Harrol watched as Jair gathered the last of his things. For the last eleven years, ever since Jair’s fourteenth birthday,
he had made the Ride. Although this trip would take Jair away from the palace, Valiquet, and Dhasson for six months, Jair’s
belongings fit neatly into two large saddlebags. “You miss her still.”
Jair turned back to look at his father. “I miss her always.” He was dressed for the road, in the dark tunic and trews that
were the custom in the group with which he would ride sentry for the rest of the year. Jair slid up the long sleeve of his
shirt, revealing a black tattoo around his left wrist, an intricate and complicated design that had only one match: around
the wrist of his life-partner, Talwyn. On his left palm was an intricate tattoo that marked him as one of the trinnen, a warrior proven in battle. He stared at the design on his wrist for a moment in silence. “I wish—”

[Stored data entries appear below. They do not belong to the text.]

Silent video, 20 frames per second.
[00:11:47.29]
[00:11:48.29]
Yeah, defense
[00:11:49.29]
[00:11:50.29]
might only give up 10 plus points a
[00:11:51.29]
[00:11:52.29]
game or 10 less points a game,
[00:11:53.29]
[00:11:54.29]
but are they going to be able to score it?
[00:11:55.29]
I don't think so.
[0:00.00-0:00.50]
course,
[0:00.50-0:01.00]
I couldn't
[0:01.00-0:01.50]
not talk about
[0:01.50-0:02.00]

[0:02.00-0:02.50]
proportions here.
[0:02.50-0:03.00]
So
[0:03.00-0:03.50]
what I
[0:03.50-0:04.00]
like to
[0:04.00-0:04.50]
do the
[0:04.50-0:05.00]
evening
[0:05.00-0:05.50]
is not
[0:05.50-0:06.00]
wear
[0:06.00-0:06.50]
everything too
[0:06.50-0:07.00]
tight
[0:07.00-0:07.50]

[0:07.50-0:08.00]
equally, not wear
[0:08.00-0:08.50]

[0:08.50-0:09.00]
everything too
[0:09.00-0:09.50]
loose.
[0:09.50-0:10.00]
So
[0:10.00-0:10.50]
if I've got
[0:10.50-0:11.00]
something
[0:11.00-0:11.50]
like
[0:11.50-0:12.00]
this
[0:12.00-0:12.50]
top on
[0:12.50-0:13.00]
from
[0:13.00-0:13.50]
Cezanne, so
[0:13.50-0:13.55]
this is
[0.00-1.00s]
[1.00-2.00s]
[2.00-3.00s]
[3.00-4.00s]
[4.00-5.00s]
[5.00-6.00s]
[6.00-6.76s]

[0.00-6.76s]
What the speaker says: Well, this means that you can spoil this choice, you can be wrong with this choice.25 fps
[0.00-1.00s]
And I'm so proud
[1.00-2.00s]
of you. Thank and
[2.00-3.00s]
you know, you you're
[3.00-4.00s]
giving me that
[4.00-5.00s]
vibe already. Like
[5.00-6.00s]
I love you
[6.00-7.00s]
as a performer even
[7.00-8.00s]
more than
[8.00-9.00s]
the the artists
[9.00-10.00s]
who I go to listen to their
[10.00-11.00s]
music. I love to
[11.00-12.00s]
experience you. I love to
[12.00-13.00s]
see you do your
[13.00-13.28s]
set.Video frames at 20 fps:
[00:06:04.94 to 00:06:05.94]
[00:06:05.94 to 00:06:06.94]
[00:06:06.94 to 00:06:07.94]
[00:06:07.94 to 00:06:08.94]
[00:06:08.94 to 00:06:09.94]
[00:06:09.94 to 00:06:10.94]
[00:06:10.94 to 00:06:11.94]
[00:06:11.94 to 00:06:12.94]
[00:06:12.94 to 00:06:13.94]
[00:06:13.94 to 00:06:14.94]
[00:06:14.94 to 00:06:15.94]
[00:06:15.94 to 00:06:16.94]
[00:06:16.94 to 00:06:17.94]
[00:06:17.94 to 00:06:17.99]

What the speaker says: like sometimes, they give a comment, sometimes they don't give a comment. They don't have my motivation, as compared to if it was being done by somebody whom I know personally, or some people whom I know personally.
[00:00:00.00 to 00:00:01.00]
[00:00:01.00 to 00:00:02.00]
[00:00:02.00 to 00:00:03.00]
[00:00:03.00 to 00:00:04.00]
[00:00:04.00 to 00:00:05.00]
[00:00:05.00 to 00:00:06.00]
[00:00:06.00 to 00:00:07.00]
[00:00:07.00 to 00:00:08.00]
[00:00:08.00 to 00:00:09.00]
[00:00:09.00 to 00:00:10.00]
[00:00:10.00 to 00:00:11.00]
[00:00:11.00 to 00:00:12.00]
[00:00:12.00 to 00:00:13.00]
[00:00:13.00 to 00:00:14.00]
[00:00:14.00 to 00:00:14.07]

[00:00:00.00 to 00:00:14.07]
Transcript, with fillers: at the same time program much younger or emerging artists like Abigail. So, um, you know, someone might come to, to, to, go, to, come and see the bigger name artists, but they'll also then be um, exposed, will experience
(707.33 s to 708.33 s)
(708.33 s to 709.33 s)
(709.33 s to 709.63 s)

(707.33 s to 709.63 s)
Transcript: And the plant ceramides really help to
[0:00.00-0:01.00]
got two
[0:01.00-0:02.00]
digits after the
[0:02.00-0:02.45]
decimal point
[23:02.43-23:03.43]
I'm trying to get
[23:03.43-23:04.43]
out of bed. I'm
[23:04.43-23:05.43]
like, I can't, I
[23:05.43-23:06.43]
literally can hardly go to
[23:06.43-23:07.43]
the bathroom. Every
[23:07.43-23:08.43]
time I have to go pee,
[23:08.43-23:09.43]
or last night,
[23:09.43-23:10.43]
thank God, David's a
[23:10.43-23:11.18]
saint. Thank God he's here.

“—that the Court would accept her,” Harrol finished gently. “And you know it’s not to be. Even if it did, Talwyn is the daughter
of the Sworn’s chieftain and she’s their shaman. She can no more leave her people than you can renounce your claim to the
throne.”
“I know.” They’d had this conversation before. Although every heir to the Dhasson throne made the six-month Ride, only two
before Jair had married into the secretive group of warrior-shamans. Eljen, Jair’s great-great-granduncle, had renounced the
throne, throwing Dhasson into chaos. Anginon, two generations removed, had worked out an “accommodation,” accepting an arranged
political marriage in Dhasson to sire an heir while honoring his bond to his partner among the Sworn by making it clear the Dhasson marriage was in name only. Neither option was to Jair’s liking,
and it was at times like these that the crown seemed to fit most tightly.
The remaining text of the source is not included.